Skenazy has some good advice for this problem, too.
Blamers thrive on shame. Take away their power. Do not be ashamed of making parenting choices based on who your kid is, rather than on what the neighbors will say. Why are they talking about you anyway?
Did I say Lenore Skenazy's book was tame? Well, yes. It is. But that doesn't mean it's not vitally important, on the order of Last Child In the Woods. If you have young children, read it. If your children are grown, read it anyway; it will make you laugh, and your grandchildren will thank you. But don't waste any time bemoaning what you wish you had done differently. I've done more than my share of that, and it's counterproductive. That's another message of this book: Children are amazingly resilient, and their well-being does not hinge on every parental decision we make. It really doesn't. We don't have that much power—and we shouldn't want it.
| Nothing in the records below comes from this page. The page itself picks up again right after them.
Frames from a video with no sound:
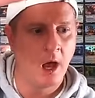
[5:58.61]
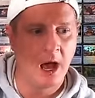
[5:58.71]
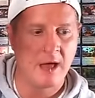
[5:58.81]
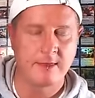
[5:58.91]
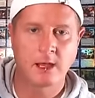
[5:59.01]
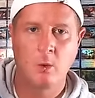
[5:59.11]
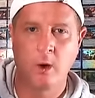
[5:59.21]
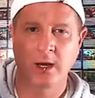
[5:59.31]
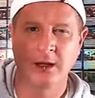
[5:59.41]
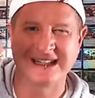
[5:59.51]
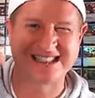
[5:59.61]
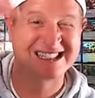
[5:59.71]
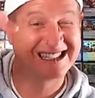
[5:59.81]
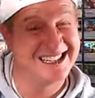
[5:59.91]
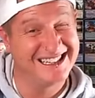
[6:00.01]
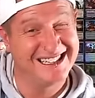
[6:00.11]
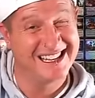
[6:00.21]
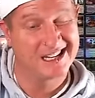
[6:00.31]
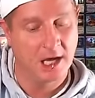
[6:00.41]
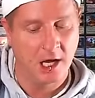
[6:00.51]
I think I want it like slightly
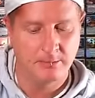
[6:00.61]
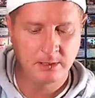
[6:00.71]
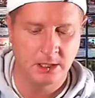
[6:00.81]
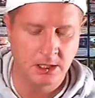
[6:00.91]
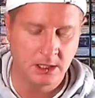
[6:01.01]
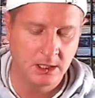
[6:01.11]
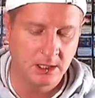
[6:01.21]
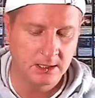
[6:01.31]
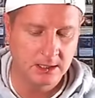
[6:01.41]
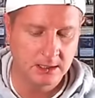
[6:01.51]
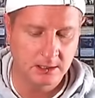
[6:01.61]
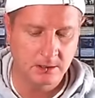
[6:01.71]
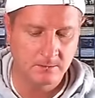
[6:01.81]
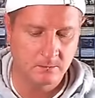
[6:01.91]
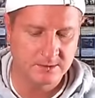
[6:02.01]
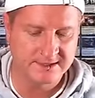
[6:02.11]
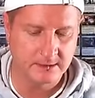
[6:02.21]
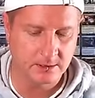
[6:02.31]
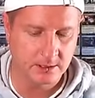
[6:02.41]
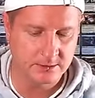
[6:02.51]
like up. You know, we'll see how
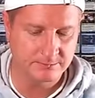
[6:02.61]
it goes.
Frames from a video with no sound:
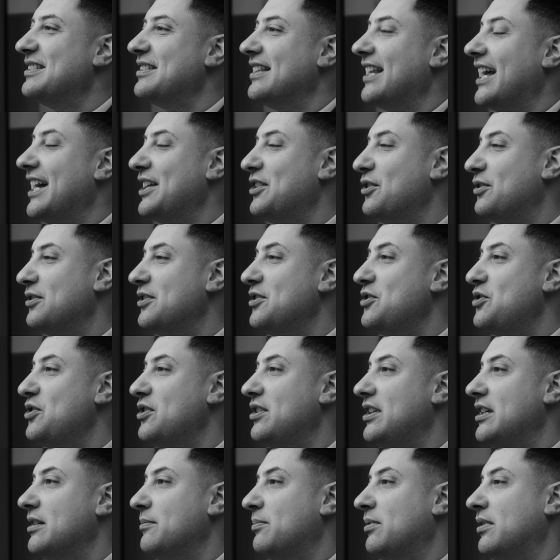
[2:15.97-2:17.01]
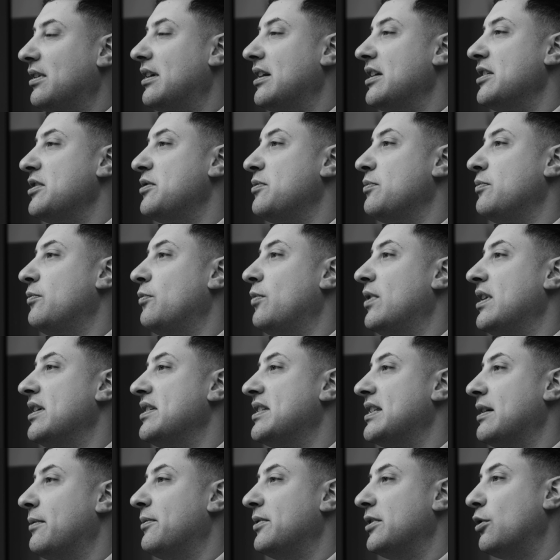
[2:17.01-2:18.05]
Landholder duty applies where
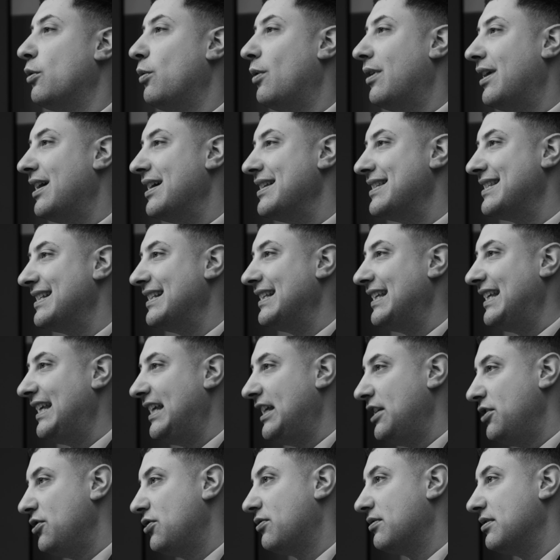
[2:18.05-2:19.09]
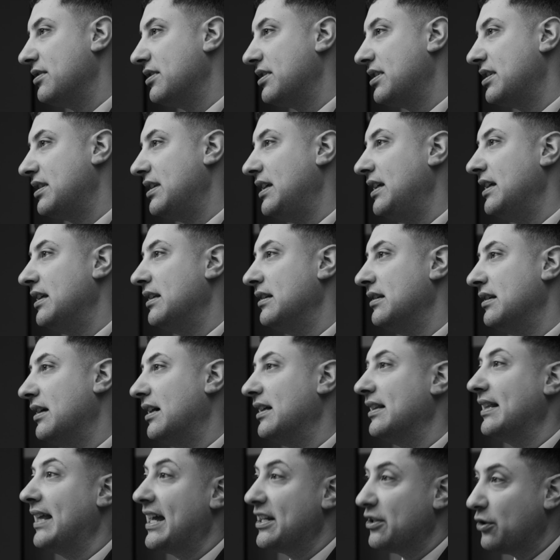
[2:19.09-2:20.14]
someone acquires an interest in a
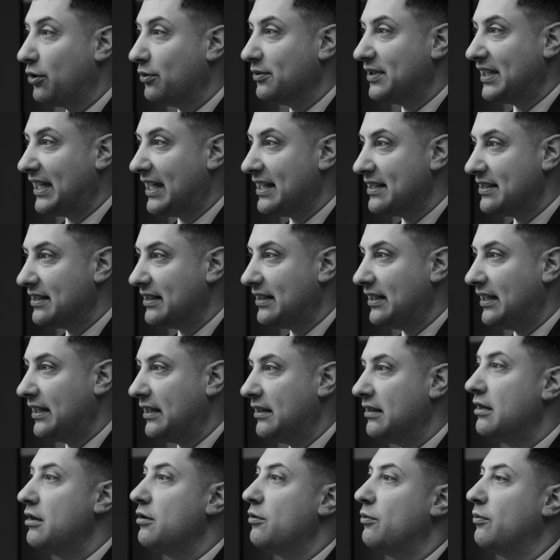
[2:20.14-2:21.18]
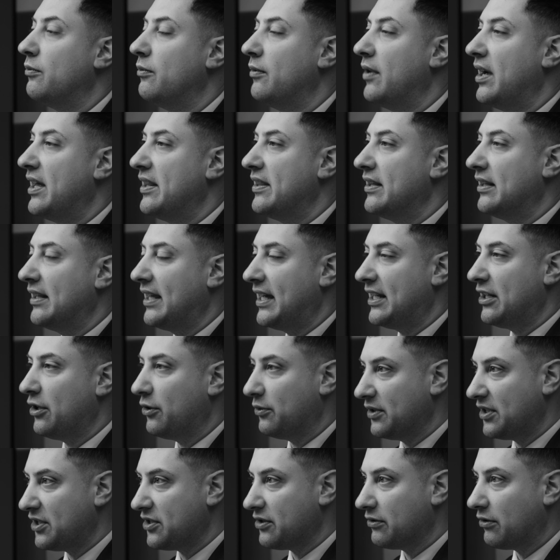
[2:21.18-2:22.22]
landholding entity where the
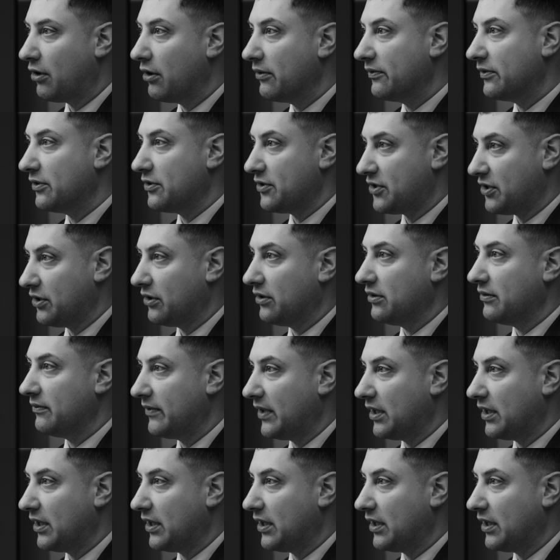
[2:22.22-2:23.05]
landholdings are over a certain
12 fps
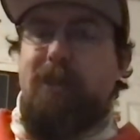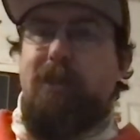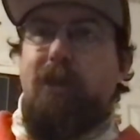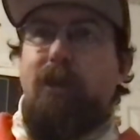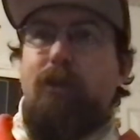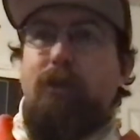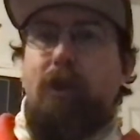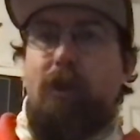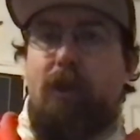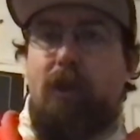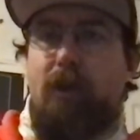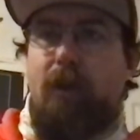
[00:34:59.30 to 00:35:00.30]
joke
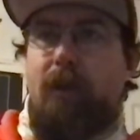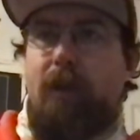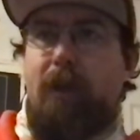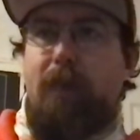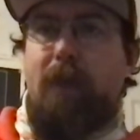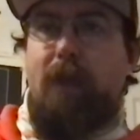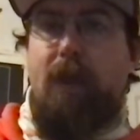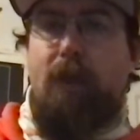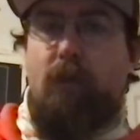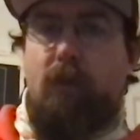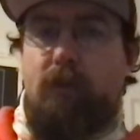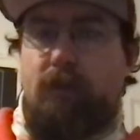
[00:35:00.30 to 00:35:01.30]
there I made
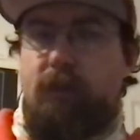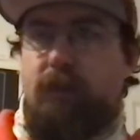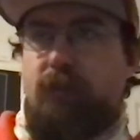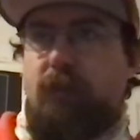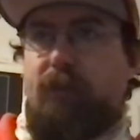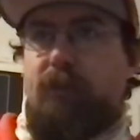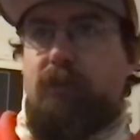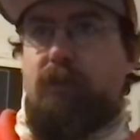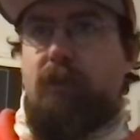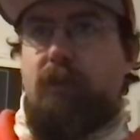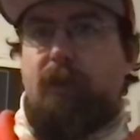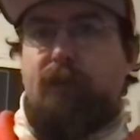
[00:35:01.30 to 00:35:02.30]
was when I first saw
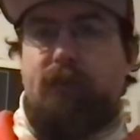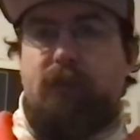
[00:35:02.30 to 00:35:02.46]
the first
One more quote and the sticky notes bristling from the pages of Free-Range Kids will be gone. Free-ranging is not about irresponsible parenting, any more than unschooling is about leaving children without educational support and guidance. (emphasis mine)
Free-Range Parents are not hands off. We give our children the tools to be safe and independent, and we listen to them too.
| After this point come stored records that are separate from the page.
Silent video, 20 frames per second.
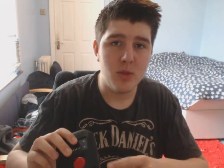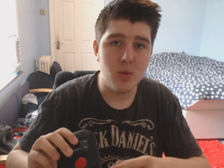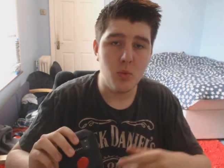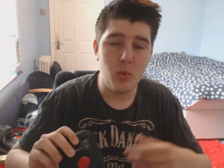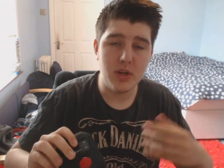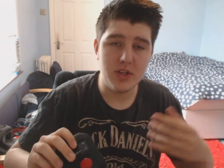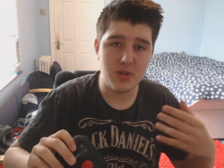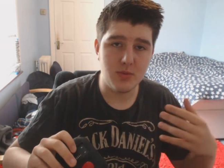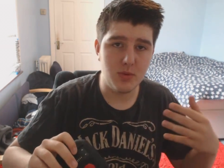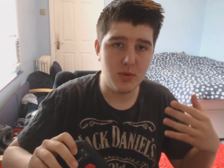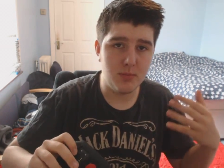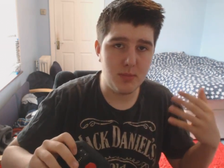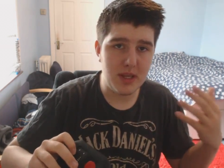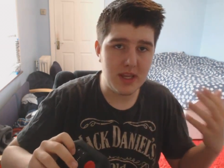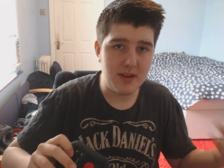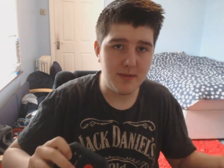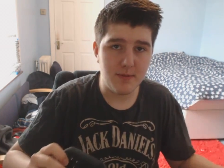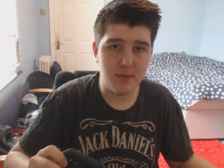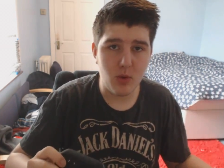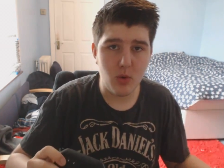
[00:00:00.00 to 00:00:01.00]
which would
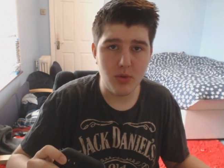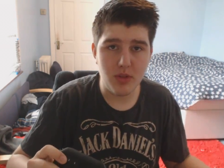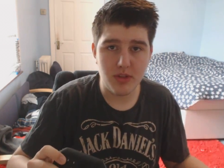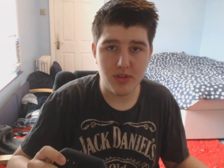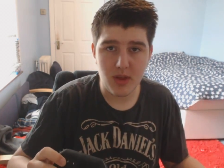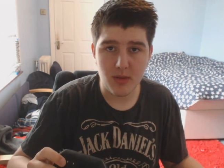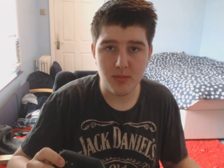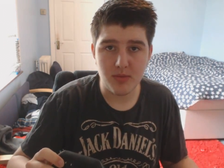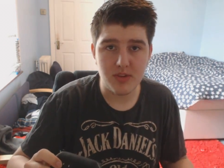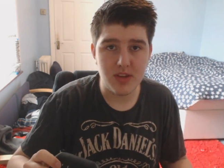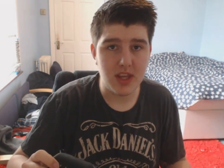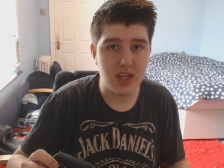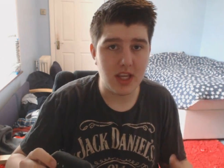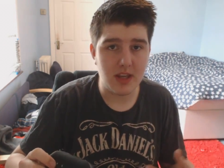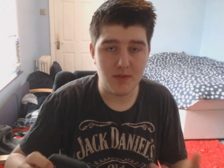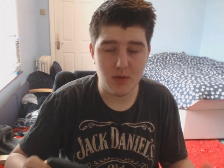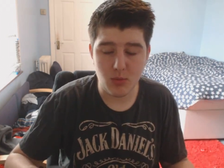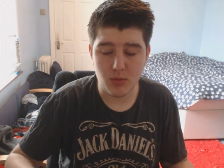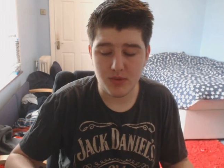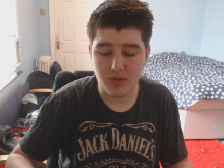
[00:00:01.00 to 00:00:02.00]
be for the
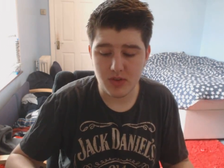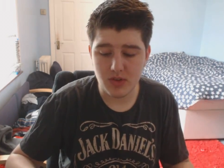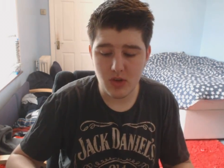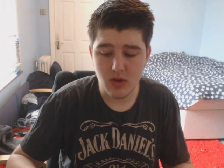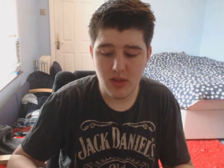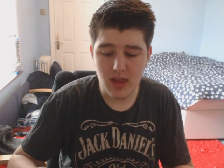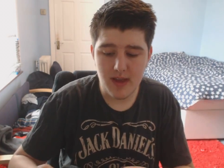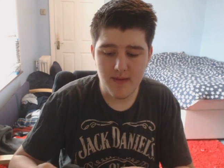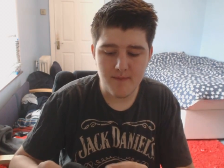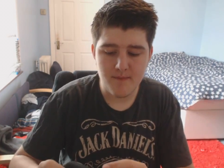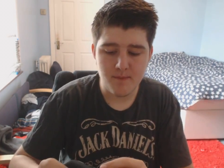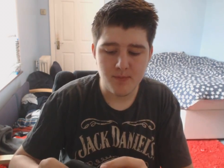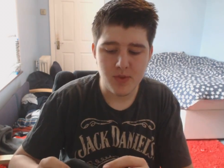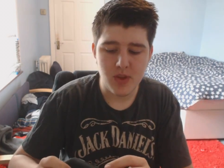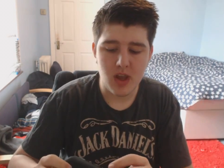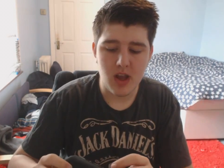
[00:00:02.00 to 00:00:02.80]
thumbstick if you want to do that.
It's amazing how easy it is for me to write it off since currently so much doesn't apply to us: we don't live in the US, we don't have a car, we have two very dangerous (i.e. exciting) playground within a few paces of our apartment, and 11-year-olds hang out unattended downtown and night (okay, so that's not an example of how things are better here . . .), and elementary aged kids ride public transportation to school alone. We'll be in for some major reverse culture shock if we ever move back to the States.
You'd be setting a great example. :)
There are definitely places in the book you would relate to, though. She whacks emphatically on the guilt trips put on mothers by such books as What to Expect When You're Expecting and all the "how to have a perfect pregnancy, labor, delivery, nursing, and childhood experience, and if you don't it's all your fault" books.
We get to sign release forms at BounceU, a very fun place for kids where all the floors, walls and obstructions are essentially giant balloons.
I laughed out loud at much of the book, too. She does write very well.